▶ _Provided entries_
▽
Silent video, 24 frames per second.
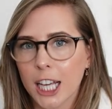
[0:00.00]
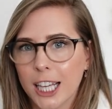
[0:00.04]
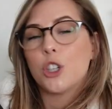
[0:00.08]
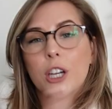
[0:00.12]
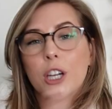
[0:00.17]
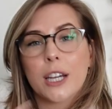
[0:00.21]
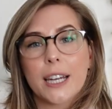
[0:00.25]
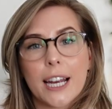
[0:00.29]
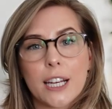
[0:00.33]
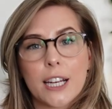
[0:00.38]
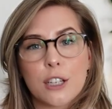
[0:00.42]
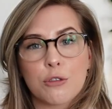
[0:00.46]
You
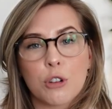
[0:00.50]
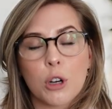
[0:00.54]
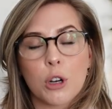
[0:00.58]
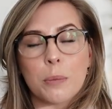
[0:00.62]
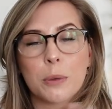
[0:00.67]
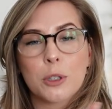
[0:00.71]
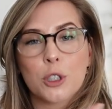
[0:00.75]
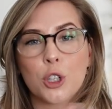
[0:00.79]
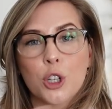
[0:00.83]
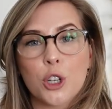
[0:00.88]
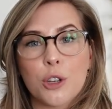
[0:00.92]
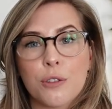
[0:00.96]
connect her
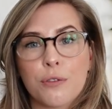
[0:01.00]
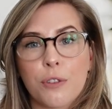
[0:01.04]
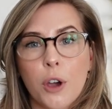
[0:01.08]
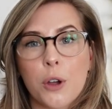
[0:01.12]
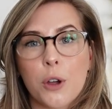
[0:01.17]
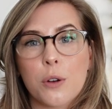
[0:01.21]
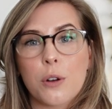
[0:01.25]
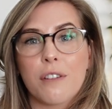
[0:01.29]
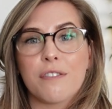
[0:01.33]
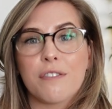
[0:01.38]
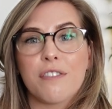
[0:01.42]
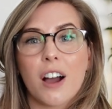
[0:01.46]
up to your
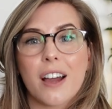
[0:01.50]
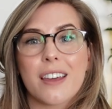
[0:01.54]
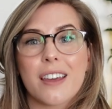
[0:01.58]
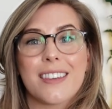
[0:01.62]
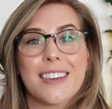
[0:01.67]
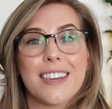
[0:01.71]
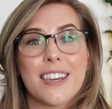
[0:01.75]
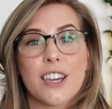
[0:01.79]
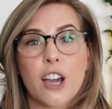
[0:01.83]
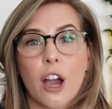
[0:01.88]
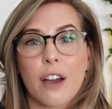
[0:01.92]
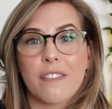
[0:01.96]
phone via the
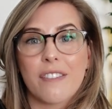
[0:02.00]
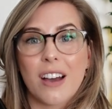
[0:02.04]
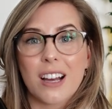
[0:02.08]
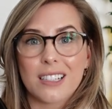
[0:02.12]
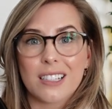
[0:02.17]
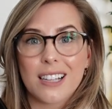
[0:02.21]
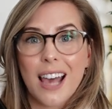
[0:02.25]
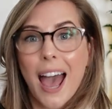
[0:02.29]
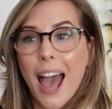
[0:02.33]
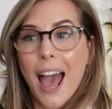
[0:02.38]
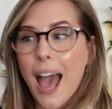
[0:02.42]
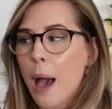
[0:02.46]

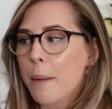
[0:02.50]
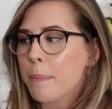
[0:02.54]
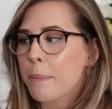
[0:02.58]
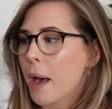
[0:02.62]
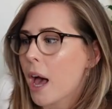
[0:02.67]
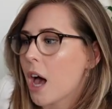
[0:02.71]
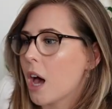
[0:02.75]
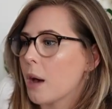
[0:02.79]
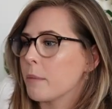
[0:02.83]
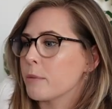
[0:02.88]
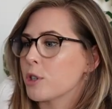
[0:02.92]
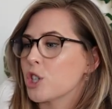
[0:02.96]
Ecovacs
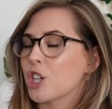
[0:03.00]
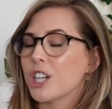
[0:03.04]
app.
△
▽
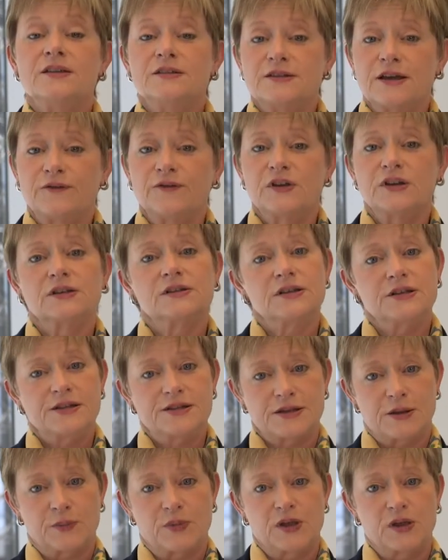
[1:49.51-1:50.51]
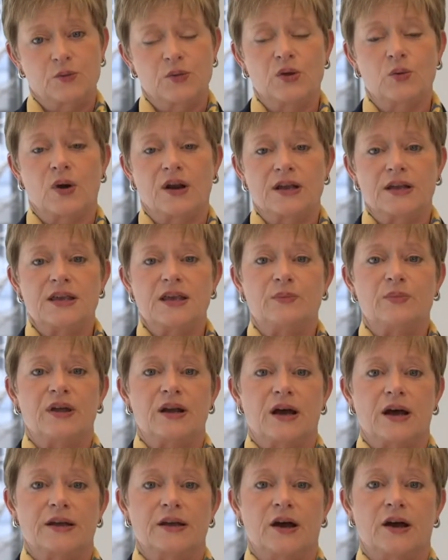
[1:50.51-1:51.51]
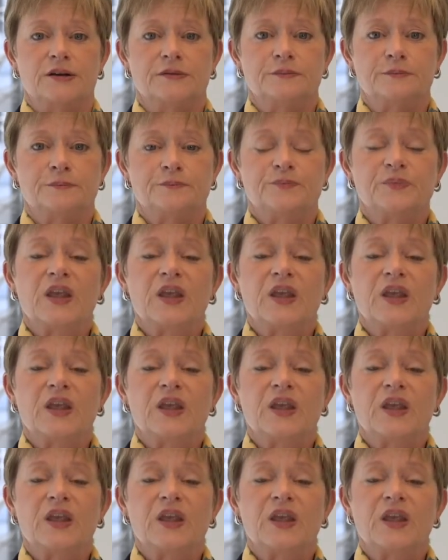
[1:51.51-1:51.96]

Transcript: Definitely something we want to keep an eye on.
△
Within the material above, find the part that opens with the line containing "[1:49.51-1:50.51]" and closes with the line containing "Transcript: Definitely something", and reproduce it exactly without the pictures.

▶ _Solution to the problem_
[1:49.51-1:50.51]
[1:50.51-1:51.51]
[1:51.51-1:51.96]

Transcript: Definitely something we want to keep an eye on.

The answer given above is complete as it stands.